## Work instruction
Copy every entry exactly as it reads and exclude whatever pictures appear.
Segment Start: Records supplied
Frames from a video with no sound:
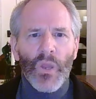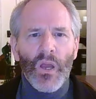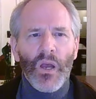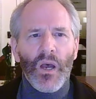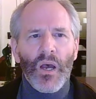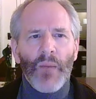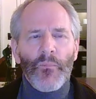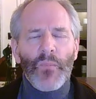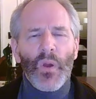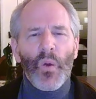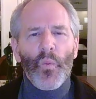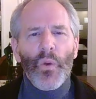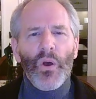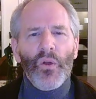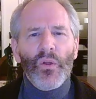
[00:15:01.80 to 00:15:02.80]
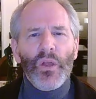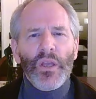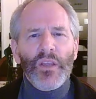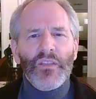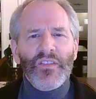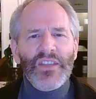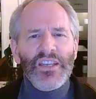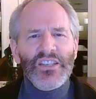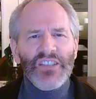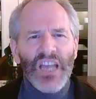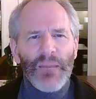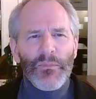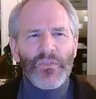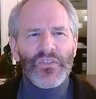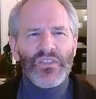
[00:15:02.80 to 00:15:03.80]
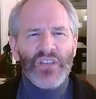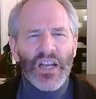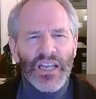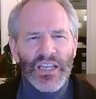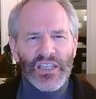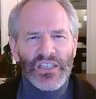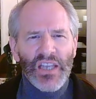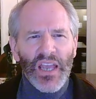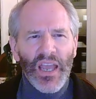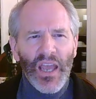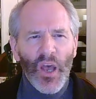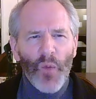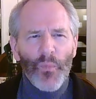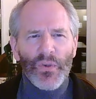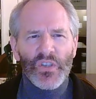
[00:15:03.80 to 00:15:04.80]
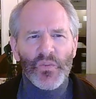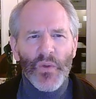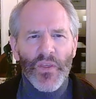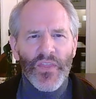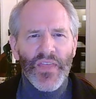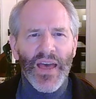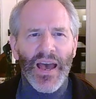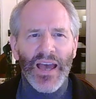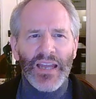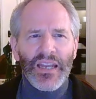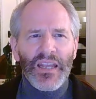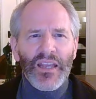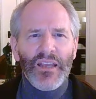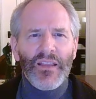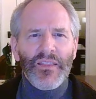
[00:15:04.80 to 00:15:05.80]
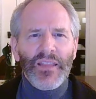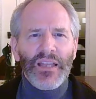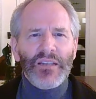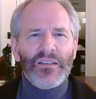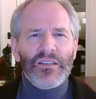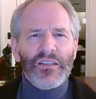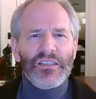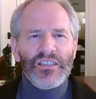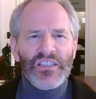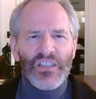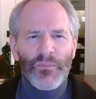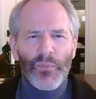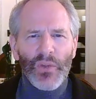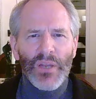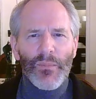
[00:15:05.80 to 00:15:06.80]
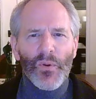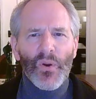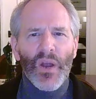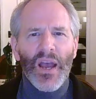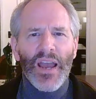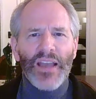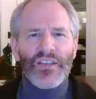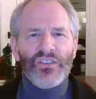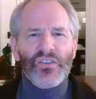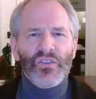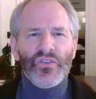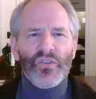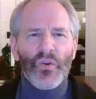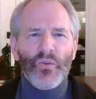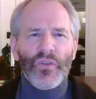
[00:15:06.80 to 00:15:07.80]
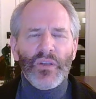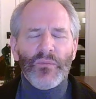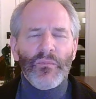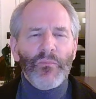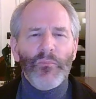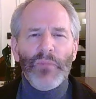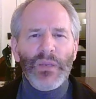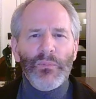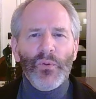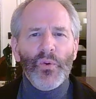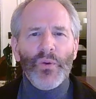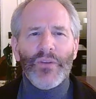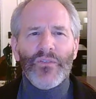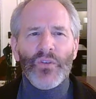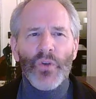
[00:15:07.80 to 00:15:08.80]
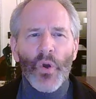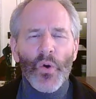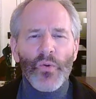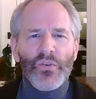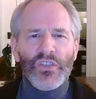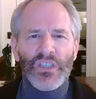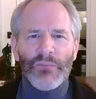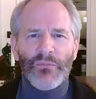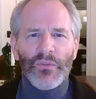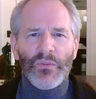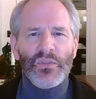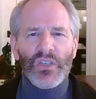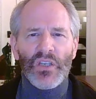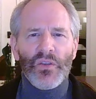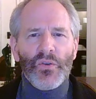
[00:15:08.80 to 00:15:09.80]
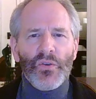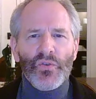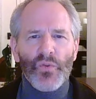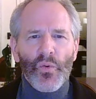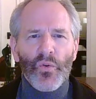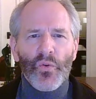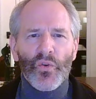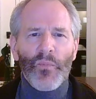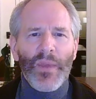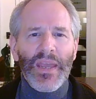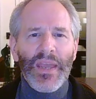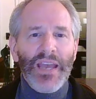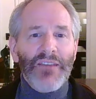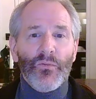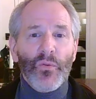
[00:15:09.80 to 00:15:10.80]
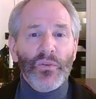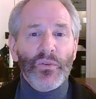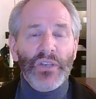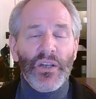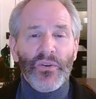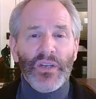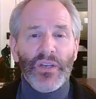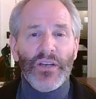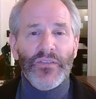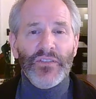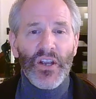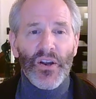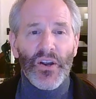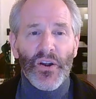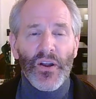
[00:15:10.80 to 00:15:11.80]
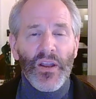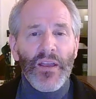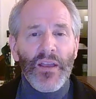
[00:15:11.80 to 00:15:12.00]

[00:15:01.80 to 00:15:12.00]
Well, these type of studies help us with that simple MRIs show that people who have no symptoms in their shoulder may have a rotator cuff tear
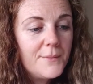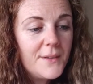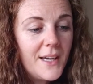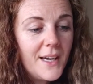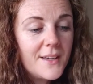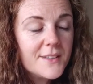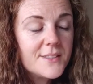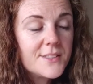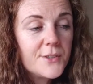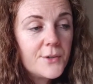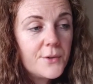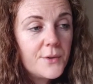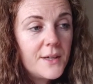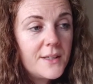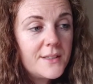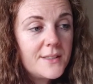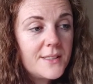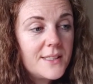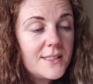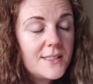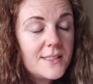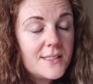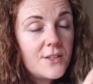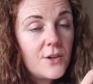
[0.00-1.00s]
so it
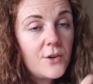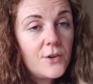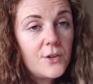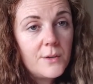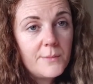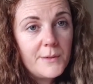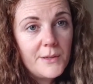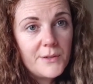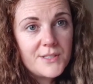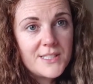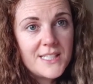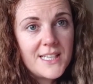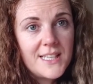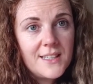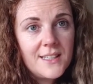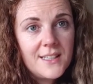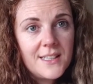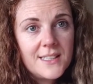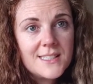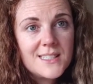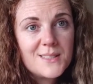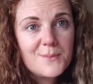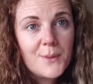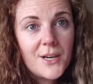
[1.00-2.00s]
is all about taking
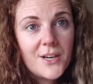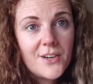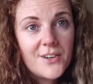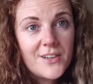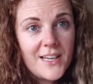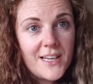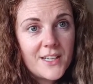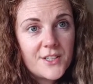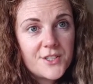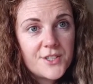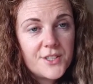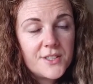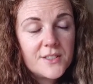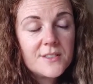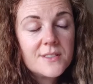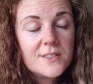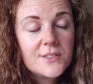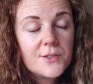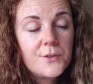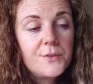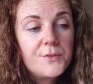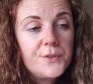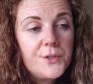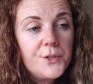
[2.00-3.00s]
inspired action.
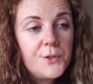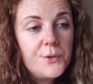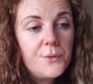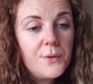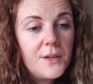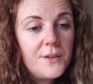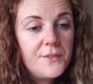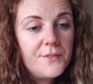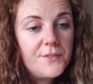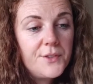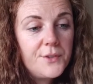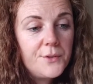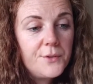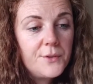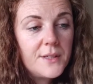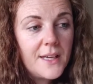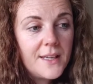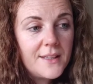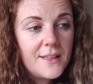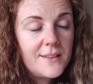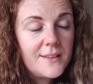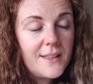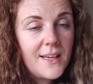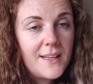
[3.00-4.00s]
So if you
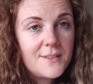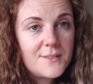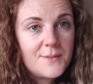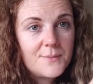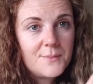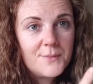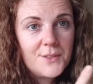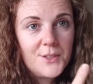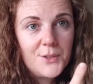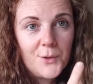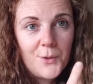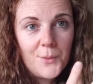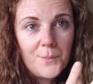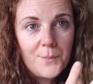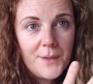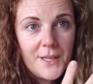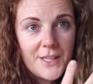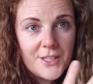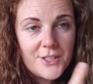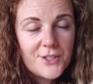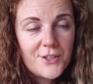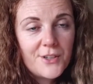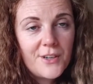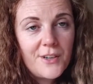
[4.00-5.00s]
get that
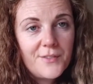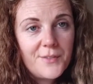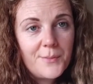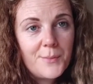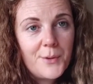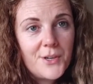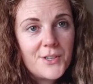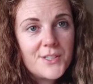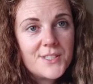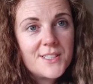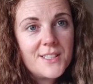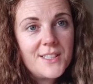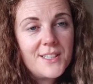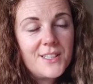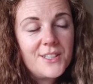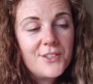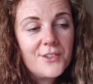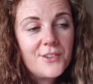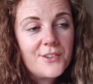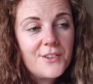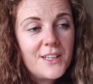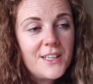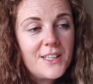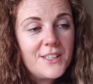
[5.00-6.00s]
picture of a person
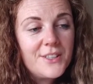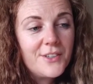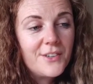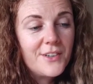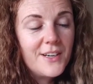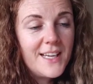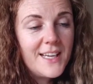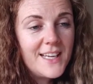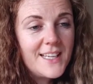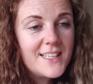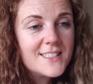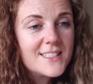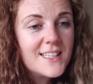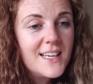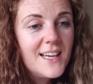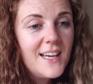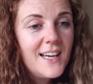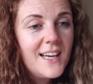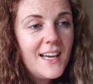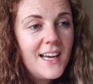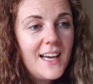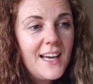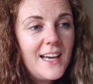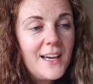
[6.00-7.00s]
in your head,
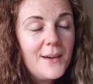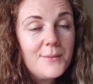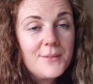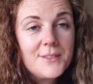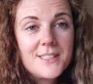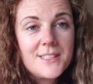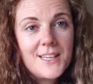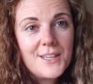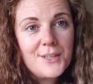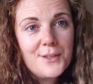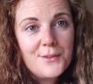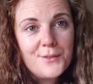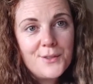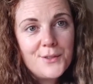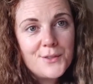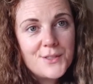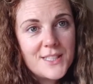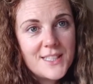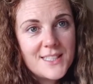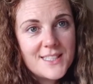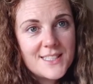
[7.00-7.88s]
say in a few days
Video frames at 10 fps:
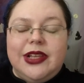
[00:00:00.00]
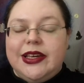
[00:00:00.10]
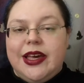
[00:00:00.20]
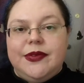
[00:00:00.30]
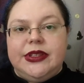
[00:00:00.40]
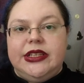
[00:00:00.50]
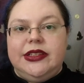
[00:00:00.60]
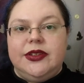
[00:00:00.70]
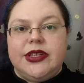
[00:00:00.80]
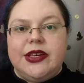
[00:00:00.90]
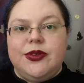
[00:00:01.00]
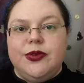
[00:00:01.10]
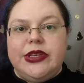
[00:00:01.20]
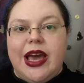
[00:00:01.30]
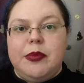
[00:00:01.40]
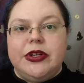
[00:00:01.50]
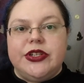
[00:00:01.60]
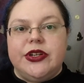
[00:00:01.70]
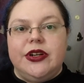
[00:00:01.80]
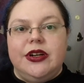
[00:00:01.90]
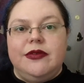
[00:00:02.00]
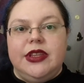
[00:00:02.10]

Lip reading: like Evelyn looking through the aperture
Segment End: Records supplied
## Result for this task
Frames from a video with no sound:
[00:15:01.80 to 00:15:02.80]
[00:15:02.80 to 00:15:03.80]
[00:15:03.80 to 00:15:04.80]
[00:15:04.80 to 00:15:05.80]
[00:15:05.80 to 00:15:06.80]
[00:15:06.80 to 00:15:07.80]
[00:15:07.80 to 00:15:08.80]
[00:15:08.80 to 00:15:09.80]
[00:15:09.80 to 00:15:10.80]
[00:15:10.80 to 00:15:11.80]
[00:15:11.80 to 00:15:12.00]

[00:15:01.80 to 00:15:12.00]
Well, these type of studies help us with that simple MRIs show that people who have no symptoms in their shoulder may have a rotator cuff tear
[0.00-1.00s]
so it
[1.00-2.00s]
is all about taking
[2.00-3.00s]
inspired action.
[3.00-4.00s]
So if you
[4.00-5.00s]
get that
[5.00-6.00s]
picture of a person
[6.00-7.00s]
in your head,
[7.00-7.88s]
say in a few days
Video frames at 10 fps:
[00:00:00.00]
[00:00:00.10]
[00:00:00.20]
[00:00:00.30]
[00:00:00.40]
[00:00:00.50]
[00:00:00.60]
[00:00:00.70]
[00:00:00.80]
[00:00:00.90]
[00:00:01.00]
[00:00:01.10]
[00:00:01.20]
[00:00:01.30]
[00:00:01.40]
[00:00:01.50]
[00:00:01.60]
[00:00:01.70]
[00:00:01.80]
[00:00:01.90]
[00:00:02.00]
[00:00:02.10]

Lip reading: like Evelyn looking through the aperture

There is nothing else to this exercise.